Messaging and chatbots are surging in popularity. How can airlines take advantage of this trend to get closer to their customers?

Last time round, we looked at how AAPAC travel companies can start to take back control from online travel agents (OTAs). This time I want to introduce a new concept: "Frictionless customer conversations." It’s all about finding ways to handle (and take advantage of) the rapid rise in messaging and chatbots as the preferred way for consumers to communicate with travel companies.

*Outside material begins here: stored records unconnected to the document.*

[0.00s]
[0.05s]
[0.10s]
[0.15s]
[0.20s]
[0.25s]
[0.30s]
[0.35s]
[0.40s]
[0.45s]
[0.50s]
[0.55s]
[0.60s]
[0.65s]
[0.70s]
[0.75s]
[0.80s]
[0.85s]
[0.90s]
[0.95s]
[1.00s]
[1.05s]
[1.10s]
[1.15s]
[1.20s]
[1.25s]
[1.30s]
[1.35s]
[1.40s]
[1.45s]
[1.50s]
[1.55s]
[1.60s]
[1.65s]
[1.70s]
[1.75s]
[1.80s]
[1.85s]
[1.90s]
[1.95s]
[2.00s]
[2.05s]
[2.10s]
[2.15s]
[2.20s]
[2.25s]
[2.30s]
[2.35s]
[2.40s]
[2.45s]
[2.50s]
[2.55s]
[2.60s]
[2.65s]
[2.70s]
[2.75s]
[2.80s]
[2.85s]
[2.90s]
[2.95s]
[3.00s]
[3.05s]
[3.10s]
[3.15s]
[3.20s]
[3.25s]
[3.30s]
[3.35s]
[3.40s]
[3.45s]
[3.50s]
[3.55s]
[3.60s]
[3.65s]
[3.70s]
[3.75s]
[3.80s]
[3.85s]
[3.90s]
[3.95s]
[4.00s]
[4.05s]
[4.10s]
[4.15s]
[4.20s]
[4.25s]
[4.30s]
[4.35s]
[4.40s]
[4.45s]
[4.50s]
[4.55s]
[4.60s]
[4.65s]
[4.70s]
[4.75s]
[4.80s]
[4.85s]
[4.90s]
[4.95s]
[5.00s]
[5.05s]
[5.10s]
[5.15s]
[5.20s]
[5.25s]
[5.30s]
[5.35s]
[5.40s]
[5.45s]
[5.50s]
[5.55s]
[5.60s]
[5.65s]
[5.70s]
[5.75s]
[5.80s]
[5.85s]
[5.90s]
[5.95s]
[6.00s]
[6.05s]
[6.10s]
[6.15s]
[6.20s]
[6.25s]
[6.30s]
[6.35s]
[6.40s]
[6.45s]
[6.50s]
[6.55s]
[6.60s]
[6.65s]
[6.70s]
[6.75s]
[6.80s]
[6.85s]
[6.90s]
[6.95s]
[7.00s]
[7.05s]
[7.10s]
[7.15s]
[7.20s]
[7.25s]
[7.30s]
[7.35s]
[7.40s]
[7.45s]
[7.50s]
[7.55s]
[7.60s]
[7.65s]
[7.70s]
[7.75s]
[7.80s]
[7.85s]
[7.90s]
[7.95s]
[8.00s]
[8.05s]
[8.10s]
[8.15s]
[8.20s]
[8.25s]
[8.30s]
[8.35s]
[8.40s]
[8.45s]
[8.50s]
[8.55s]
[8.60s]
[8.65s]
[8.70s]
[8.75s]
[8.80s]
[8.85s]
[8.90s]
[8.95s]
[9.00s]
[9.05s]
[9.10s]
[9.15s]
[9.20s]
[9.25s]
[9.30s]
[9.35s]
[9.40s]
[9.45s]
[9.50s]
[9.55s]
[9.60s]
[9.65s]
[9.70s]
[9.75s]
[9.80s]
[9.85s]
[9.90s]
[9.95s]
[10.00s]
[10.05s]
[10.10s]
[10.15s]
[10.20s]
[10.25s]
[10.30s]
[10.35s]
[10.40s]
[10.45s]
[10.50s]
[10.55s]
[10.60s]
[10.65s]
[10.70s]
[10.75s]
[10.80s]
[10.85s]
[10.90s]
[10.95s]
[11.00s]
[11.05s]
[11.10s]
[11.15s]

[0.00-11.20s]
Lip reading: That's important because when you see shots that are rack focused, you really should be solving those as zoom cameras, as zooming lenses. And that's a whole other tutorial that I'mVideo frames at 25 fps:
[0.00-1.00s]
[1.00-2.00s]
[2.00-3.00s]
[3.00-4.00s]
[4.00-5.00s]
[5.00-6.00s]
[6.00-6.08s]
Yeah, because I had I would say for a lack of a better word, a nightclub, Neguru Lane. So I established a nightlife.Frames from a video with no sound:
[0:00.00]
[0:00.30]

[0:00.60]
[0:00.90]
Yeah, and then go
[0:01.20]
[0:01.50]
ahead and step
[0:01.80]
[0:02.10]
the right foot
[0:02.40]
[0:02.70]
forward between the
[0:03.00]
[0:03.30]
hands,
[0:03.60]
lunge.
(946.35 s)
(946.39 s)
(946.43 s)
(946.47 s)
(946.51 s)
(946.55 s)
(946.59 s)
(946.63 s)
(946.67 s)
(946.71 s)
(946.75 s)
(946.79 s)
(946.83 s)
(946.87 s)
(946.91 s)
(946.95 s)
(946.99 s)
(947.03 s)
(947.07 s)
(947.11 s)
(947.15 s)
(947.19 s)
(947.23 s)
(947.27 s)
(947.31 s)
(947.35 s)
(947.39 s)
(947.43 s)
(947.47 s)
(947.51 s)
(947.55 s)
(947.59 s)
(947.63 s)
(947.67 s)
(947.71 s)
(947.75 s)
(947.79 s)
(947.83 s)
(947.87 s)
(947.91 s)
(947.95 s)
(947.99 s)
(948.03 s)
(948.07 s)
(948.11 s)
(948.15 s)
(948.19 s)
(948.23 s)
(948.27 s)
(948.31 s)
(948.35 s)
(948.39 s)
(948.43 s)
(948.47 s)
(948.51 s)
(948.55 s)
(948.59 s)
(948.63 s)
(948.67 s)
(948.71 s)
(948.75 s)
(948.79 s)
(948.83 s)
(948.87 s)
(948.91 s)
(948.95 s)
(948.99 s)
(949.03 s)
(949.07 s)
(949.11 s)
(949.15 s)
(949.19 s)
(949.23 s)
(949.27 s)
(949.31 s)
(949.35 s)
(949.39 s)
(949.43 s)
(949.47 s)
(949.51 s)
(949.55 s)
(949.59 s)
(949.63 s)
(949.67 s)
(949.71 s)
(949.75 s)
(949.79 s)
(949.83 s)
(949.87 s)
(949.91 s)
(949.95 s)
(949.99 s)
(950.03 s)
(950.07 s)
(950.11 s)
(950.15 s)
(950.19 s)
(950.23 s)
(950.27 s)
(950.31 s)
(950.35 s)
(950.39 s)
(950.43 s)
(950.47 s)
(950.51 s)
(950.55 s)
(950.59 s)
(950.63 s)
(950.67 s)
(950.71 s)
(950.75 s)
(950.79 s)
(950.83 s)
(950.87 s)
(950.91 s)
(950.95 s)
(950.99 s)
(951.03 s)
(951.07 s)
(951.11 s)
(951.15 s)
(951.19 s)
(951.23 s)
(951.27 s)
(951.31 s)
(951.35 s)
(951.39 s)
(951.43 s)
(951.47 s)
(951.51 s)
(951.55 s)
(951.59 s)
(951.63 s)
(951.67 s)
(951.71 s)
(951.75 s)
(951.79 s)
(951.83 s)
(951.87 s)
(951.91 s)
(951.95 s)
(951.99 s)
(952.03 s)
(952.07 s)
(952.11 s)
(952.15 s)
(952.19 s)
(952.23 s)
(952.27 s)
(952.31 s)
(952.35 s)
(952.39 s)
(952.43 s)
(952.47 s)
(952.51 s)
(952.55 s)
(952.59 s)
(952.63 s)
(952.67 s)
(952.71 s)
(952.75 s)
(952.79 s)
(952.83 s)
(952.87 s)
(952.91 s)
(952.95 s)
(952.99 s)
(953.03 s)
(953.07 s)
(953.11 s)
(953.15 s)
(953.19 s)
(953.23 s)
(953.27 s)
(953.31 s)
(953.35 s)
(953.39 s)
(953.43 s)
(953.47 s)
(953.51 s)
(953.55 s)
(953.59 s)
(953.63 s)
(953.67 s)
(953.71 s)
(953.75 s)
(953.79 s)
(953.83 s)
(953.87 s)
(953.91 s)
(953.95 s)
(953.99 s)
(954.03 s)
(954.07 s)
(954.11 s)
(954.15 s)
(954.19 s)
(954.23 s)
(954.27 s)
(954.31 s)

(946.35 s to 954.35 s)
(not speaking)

Messaging is huge across AAPAC. In China, for example, the rise and rise of WeChat has been a phenomenal success story. With 1 billion+ monthly users, it’s fundamentally changing how people work and live, especially in big cities.1 We know that 70 percent of consumers now prefer messaging over voice when they contact customer care centres.2

Here are some other eye-catching statistics. By 2020, 70 percent of all B2C customer support will be via mobile, with smart agents facilitating 40 percent of those interactions.3 And, rather disconcertingly, by 2022 the average person will have more conversations with chatbots than with their spouse.4

Right now, however, very few travel companies are set up to handle this important and incredibly fast-growing channel. Some are using messaging for specific tasks. But there’s a wider challenge around ensuring consistent customer experiences. That’s a big issue.

Chatting for value

Nowadays, you have to be able to deliver the same customer experience. Across every channel. Almost one-third of consumers expect traditional businesses (like airlines) to offer a similarly seamless experience to what they get from, say AirBnB.5 If a company sends a message to a customer by WhatsApp, it should be able to provide exactly the same experience on any other platform, as well as by phone. And of course, with the number of messaging channels growing all the time, this is getting increasingly demanding.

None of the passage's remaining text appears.